湯藥被打翻在地,混合鮮血散發出一股難聞的味道,聲音驚動了門外的小厮。
另一女子吓得軟了腿腳,當即癱軟在桌前:“侯爺,不……”
她想跑,但是身體不允許,郁知叢更是不會放過她,兩個煞風景又聒噪吵鬧的蠢貨。
小厮聽見一道女子的撕心裂肺的喊叫聲,只一霎那又趨于平靜,仿佛方才的聲音只是幻覺,小厮戰戰兢兢輕扣了門:“侯爺?發生何事。”

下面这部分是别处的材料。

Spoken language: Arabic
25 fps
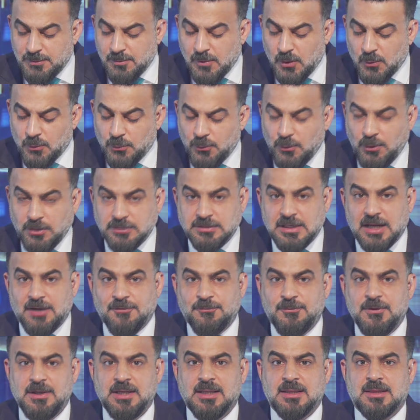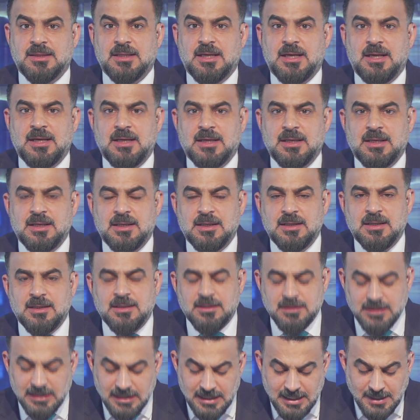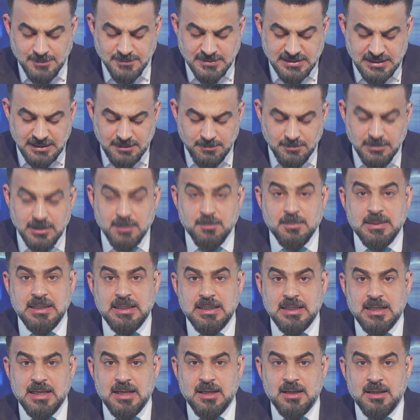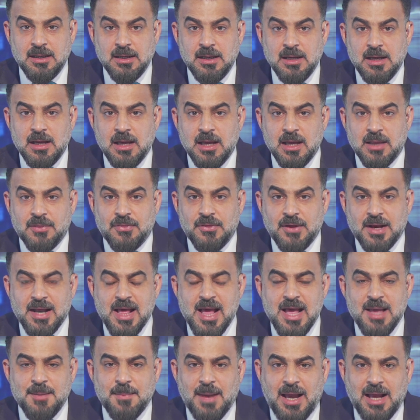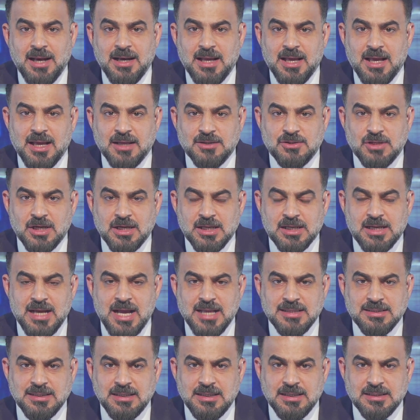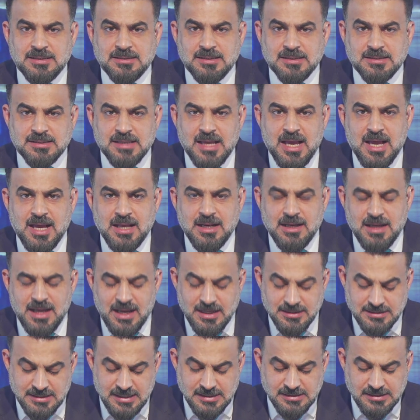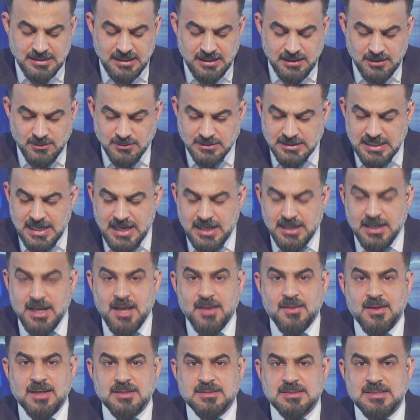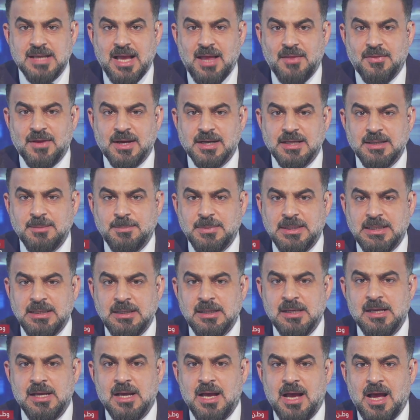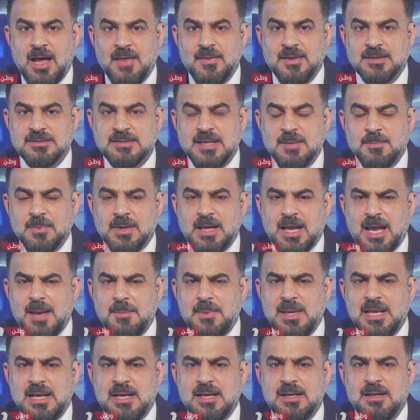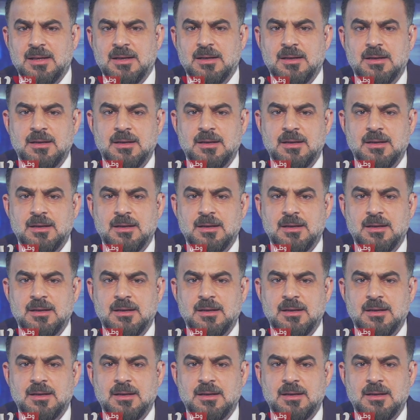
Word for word: موضوع تخفيض آه، آه، لل 50% الضرائب على شركات الاتصال اسيسيلو زين هذا اصلاح ضريبي هذا تم قبل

幾個呼吸間,門從裏頭打開,郁知叢赤着腳披頭撒發,還穿着睡覺的寝衣,臉上、衣裳濺了好些血點子,觸目驚心。
他伸手随意捏了一個小厮的脖子,狠厲道:“誰将她們放進來的?”
手上的力道令人窒息,那小厮根本說不出話來,另一人急忙回話:“小的不是有意,是她們撒謊……”
辯解的音量變得極低,确實是他們疏忽了。小厮心底一沉,今晚這劫難看來是逃不過了。
得到消息的王明盛恰好急匆匆趕來,他衣衫不大規矩,只勉強穿戴完整,看來是深夜突然起身的:“侯爺,是屬下看管不力,還望侯爺手下留情。”
幸好幸好,她們若是皇上的人,湯藥中下了毒又或要刺殺侯爺,後果不堪設想。
臉上的粘膩感有些不适,郁知叢随即松了手,用袖口随意擦了擦臉,指着屋裏道:“髒,全都燒了。”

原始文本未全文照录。